Give back the data below exactly, with every line kept the same.
------
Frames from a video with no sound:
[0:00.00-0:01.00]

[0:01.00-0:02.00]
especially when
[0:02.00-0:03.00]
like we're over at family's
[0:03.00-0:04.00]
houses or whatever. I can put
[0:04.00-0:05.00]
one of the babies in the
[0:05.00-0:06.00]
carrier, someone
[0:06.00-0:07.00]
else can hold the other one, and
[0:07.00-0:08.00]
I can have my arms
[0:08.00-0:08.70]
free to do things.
------
- _Task result_
Frames from a video with no sound:
[0:00.00-0:01.00]

[0:01.00-0:02.00]
especially when
[0:02.00-0:03.00]
like we're over at family's
[0:03.00-0:04.00]
houses or whatever. I can put
[0:04.00-0:05.00]
one of the babies in the
[0:05.00-0:06.00]
carrier, someone
[0:06.00-0:07.00]
else can hold the other one, and
[0:07.00-0:08.00]
I can have my arms
[0:08.00-0:08.70]
free to do things.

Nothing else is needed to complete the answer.